Children are like arrows. Parenting is like fashioning arrows.
When I learned about my pregnancy, it was literally a flood of emotions in my system. Worries, excitement, doubt, fear, questions they all came out at once. Parenting seems to be a herculean task for me. The whole 9 months of conception was dedicated to mastering the art of becoming a parent through books, blogs, friends and almost every resources I can get my hands on for a fresh load of information. But despite it all, the moment I heard my precious one’s cry I knew, I have a whole lot more to learn.
A few months ago, I was able to attend one of the parenting seminars conducted by our local church Victory Fort Bonifacio. There I was able to meet new and experienced moms alike. I learned new things by listening to their experiences. On top of it all, I learned that it’s a season where mistakes are inevitable and acceptable. Yes, you read it right, it is acceptable because no one really knew parenting the moment you were born. It’s something you learn with your child so, go easy with yourself.

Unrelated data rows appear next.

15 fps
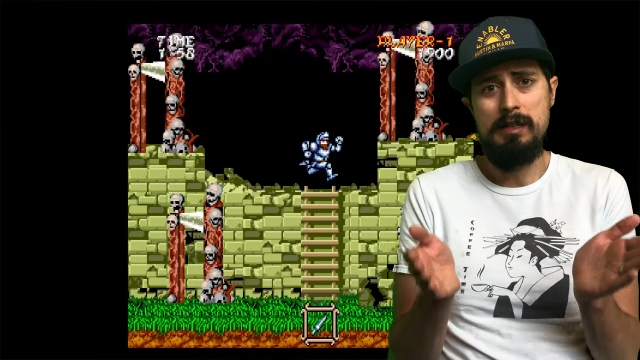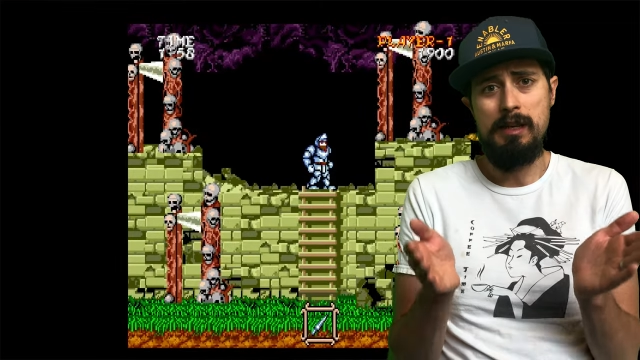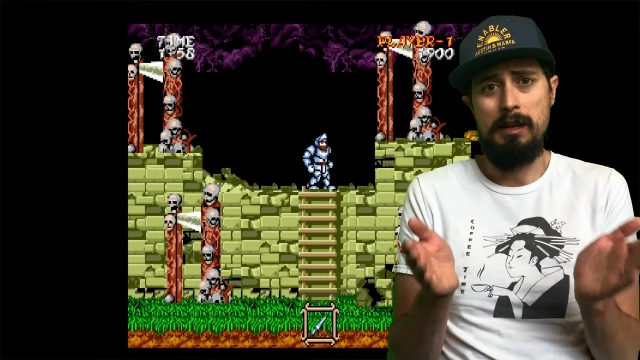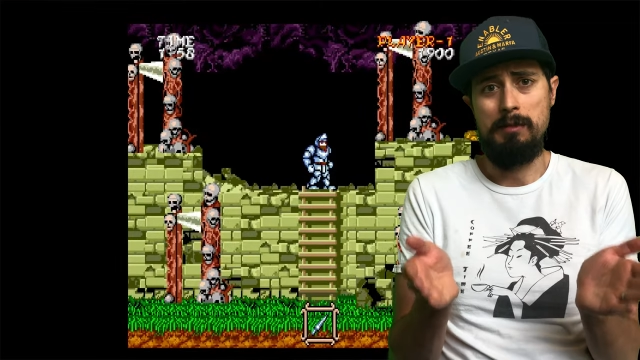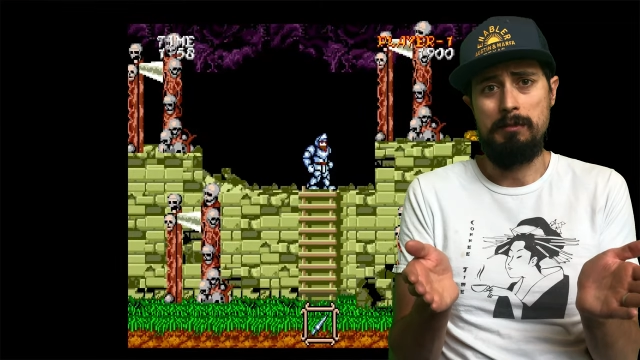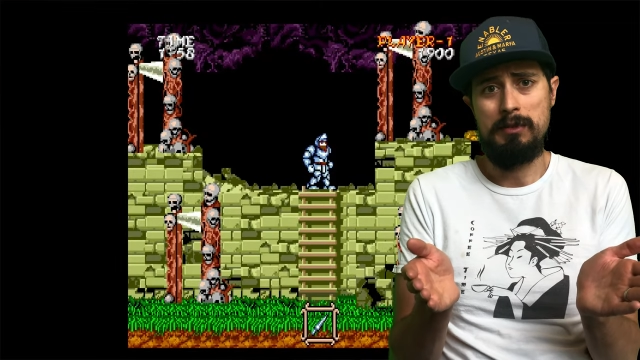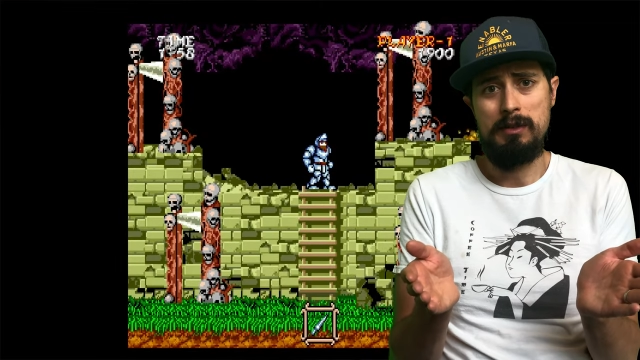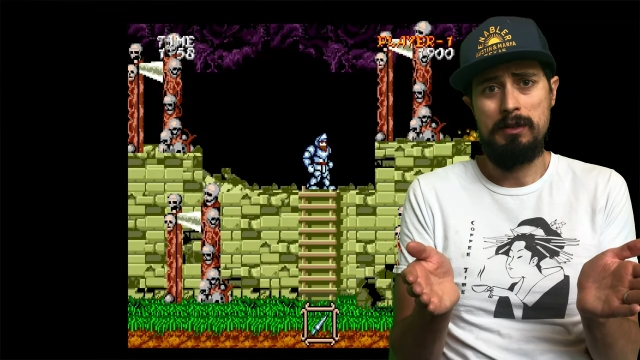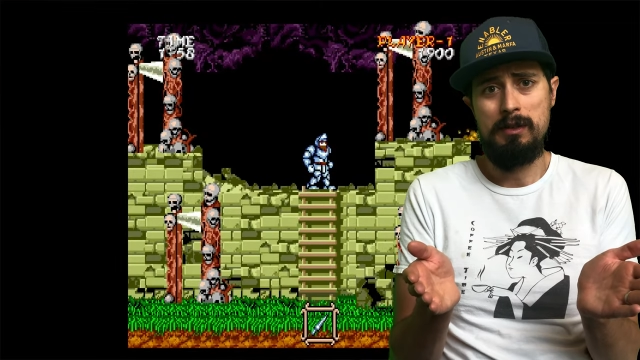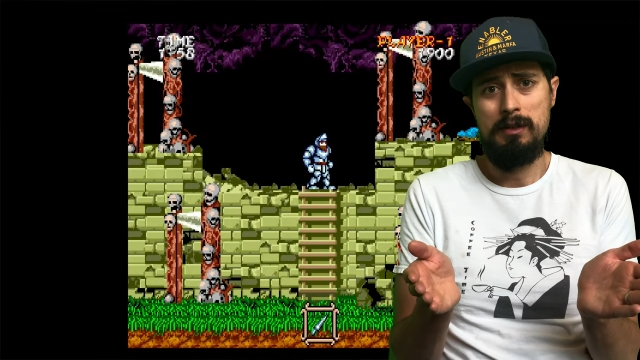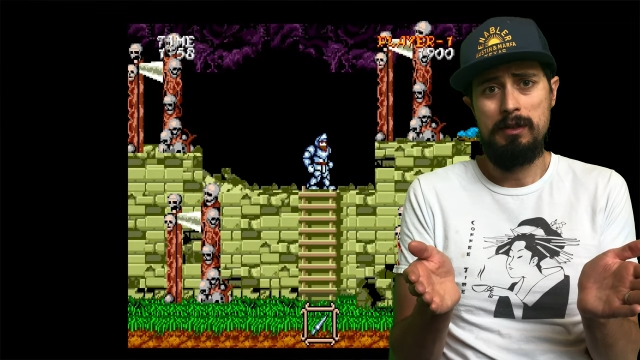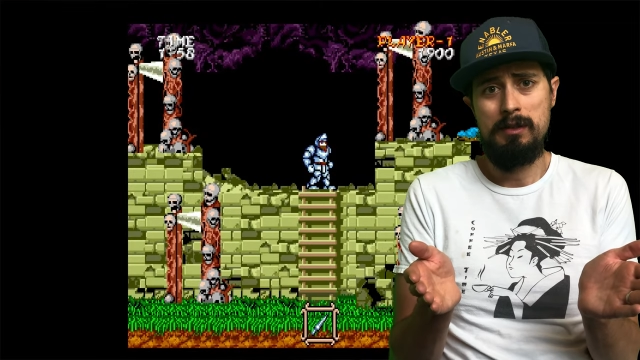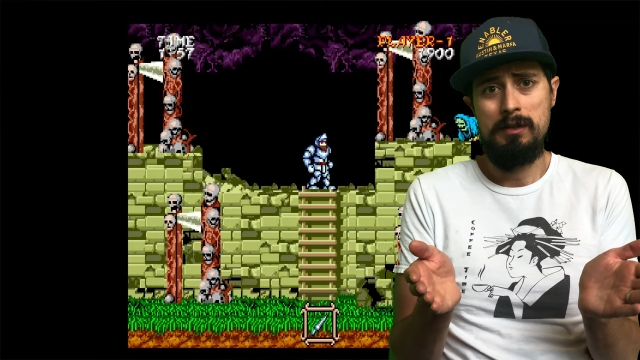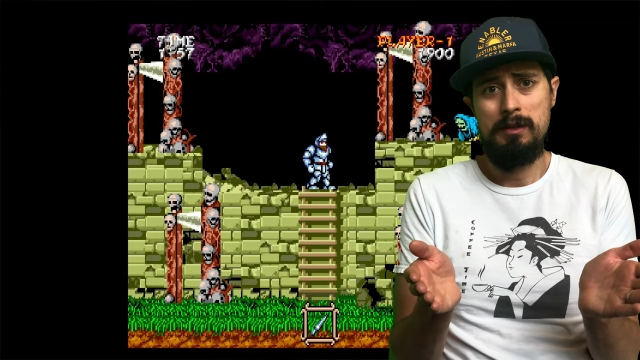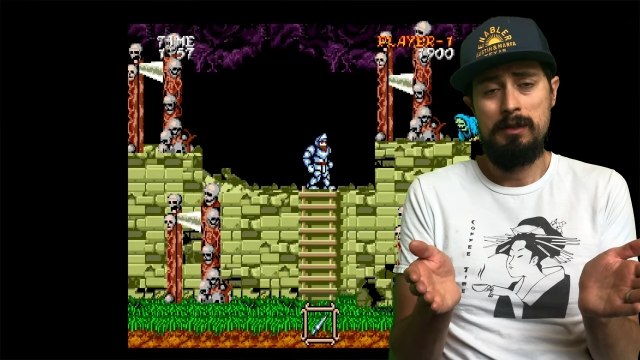games.
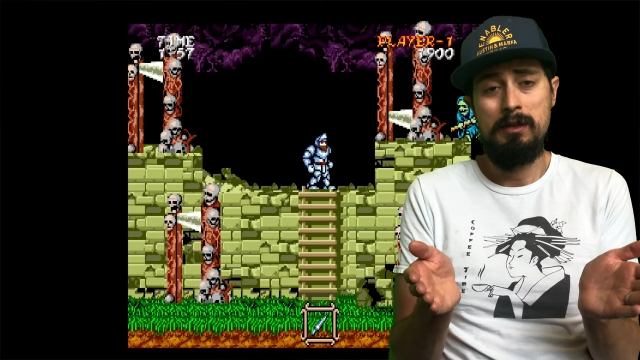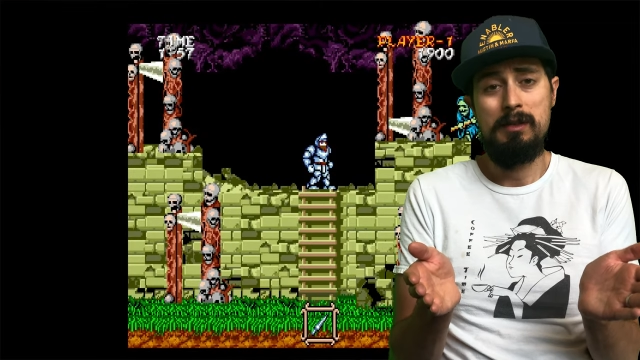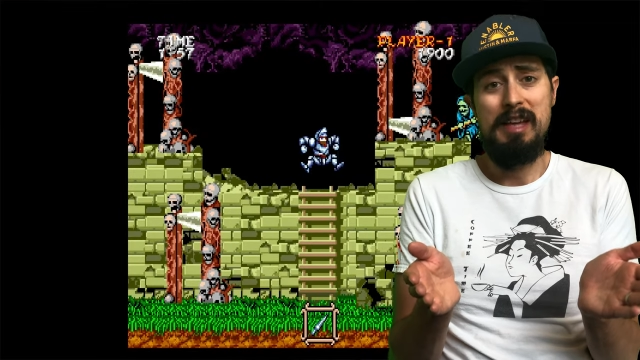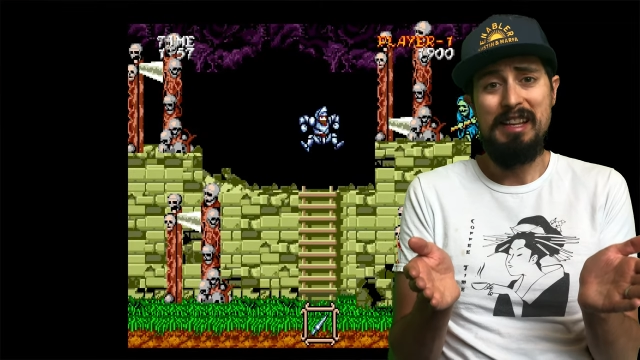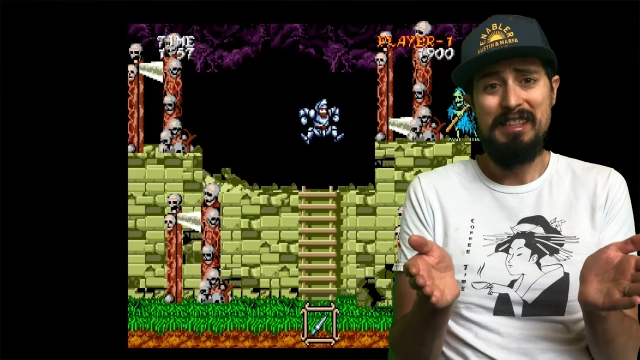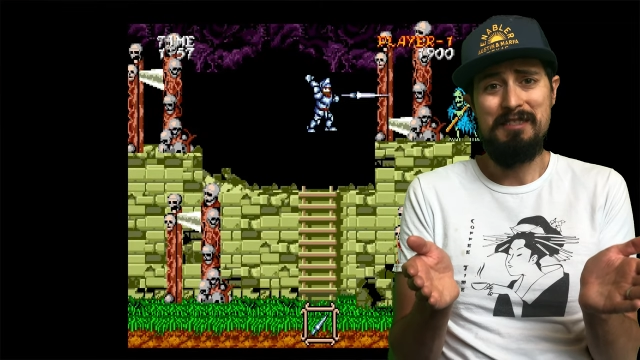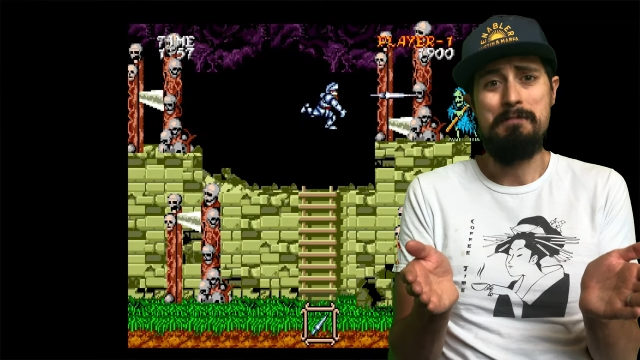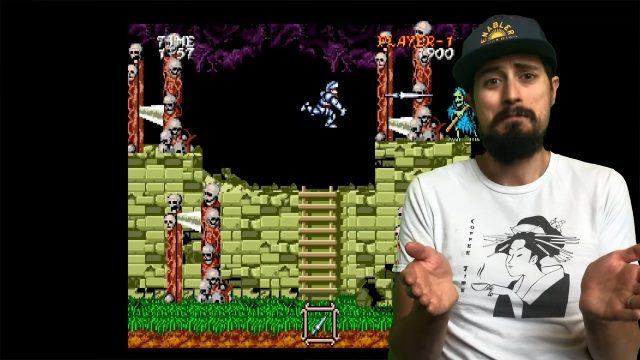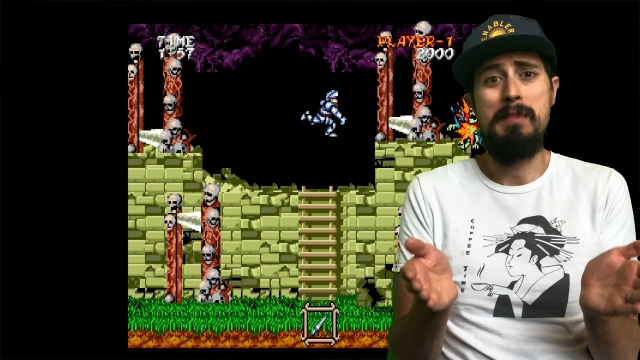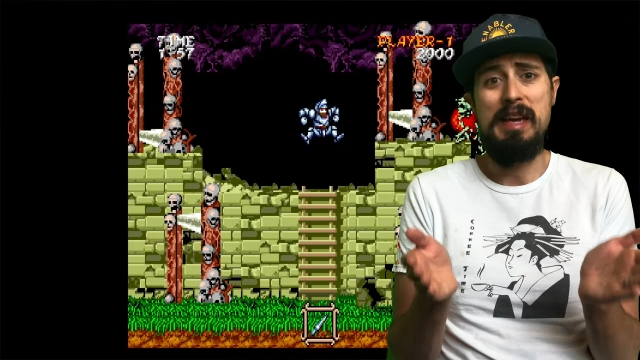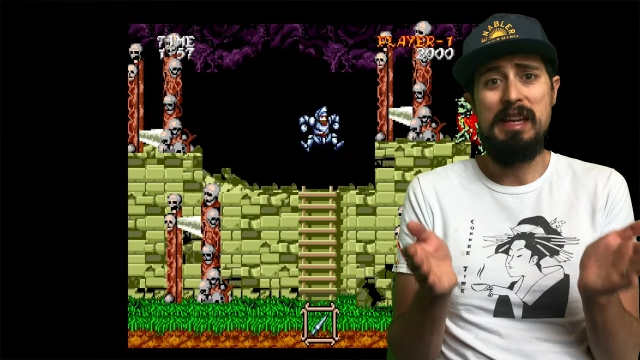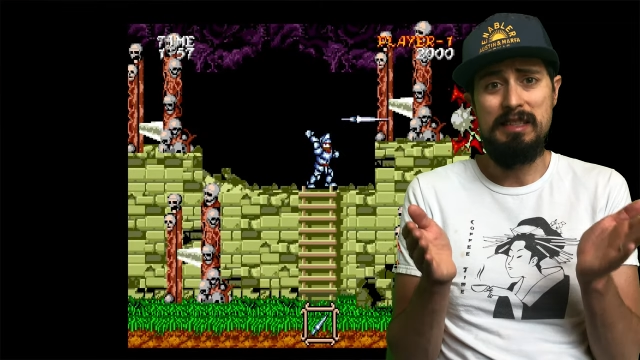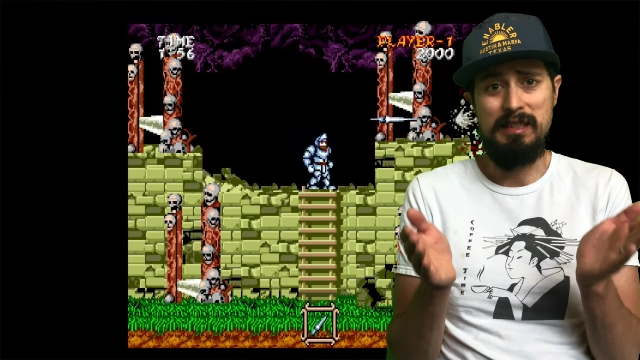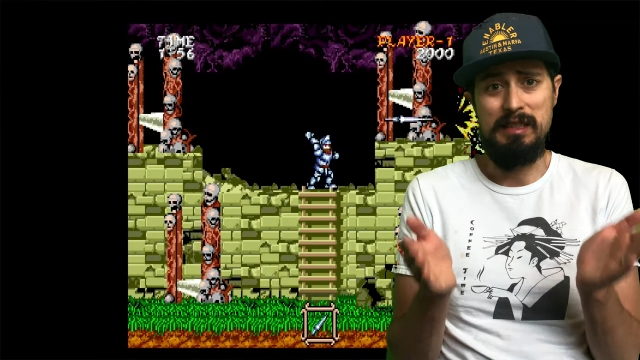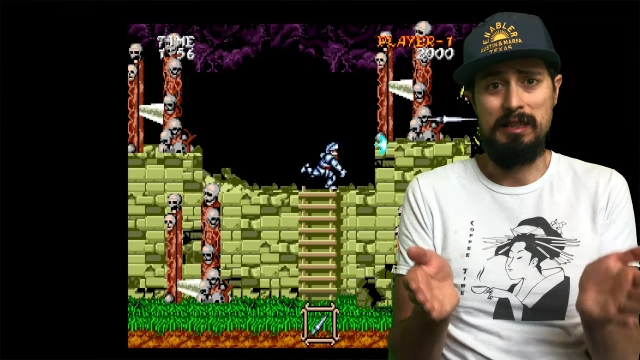That's
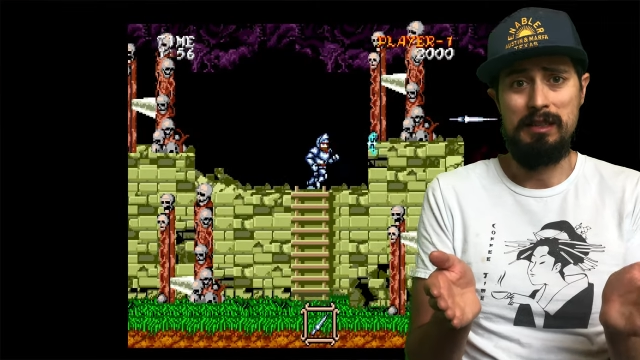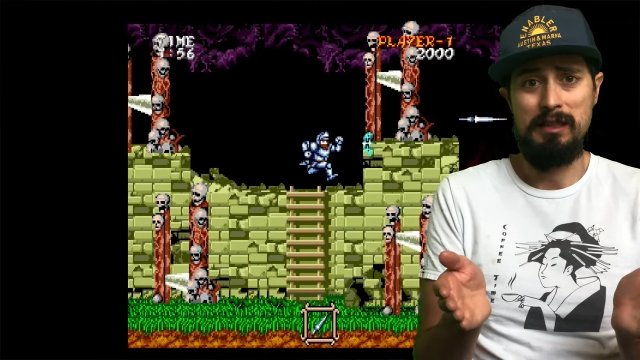amazing.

In the course of the talk, one topic caught my interest the most. It talks about the stages of parenting. I learned that parenting style depends on your child’s age. As your little one matures, so thus your relationship with him.
Stages of Parenting
1. Telling or Disciplining Stage
(0-6 yrs old/Pre-school)
This is where parents do almost everything for the child. You have full authority and at the same time the responsibility to help them do and not do things. The challenge is to play the role of authority appropriately. It’s all about the game of setting rules, consequences and reward.
2. Training Stage
(7-12 yrs old/Elementary)
Ellen Galinsky, author of the book The Six Stages of Parenthood, call this the Interpretative stage. Kids at this stage are inquisitive. This is the time where you need to be more cautious of what you say and how you say things. It’s a stage of value formation, chore-training and manner development. Here, you train them to do things on their own. Galinsky described this as a demanding and challenging process for all parents.
3. Coaching Stage
(13-19 yrs old/Teens)
This is where your child transitions from children to young adults. As a parent your role is to guide your child in making their own decisions by offering suggestions and informing them of possible consequences.
4. Friendship Stage
(20 yrs and up)
This is said to be the most difficult stage as it requires letting go. According to Galinsky, prolonged authority often results to resistance and perhaps resentment. You should learn how to become available while respecting independence.
These phases are not definite and often overlap. It depends upon how your child moves from one phase to the other.
The degree of authority and responsibility lessen as your child grow and mature. Do not fall into the trap of reversing the process. As much as we want to shower our little ones of all the love we can give, it is more important to help mold them into the beings they should become. And at the perfect time, release them to hit their very own targets. Their destiny. After all as one saying goes, “An arrow is not meant to stay on a quiver. It is meant to hit a target.”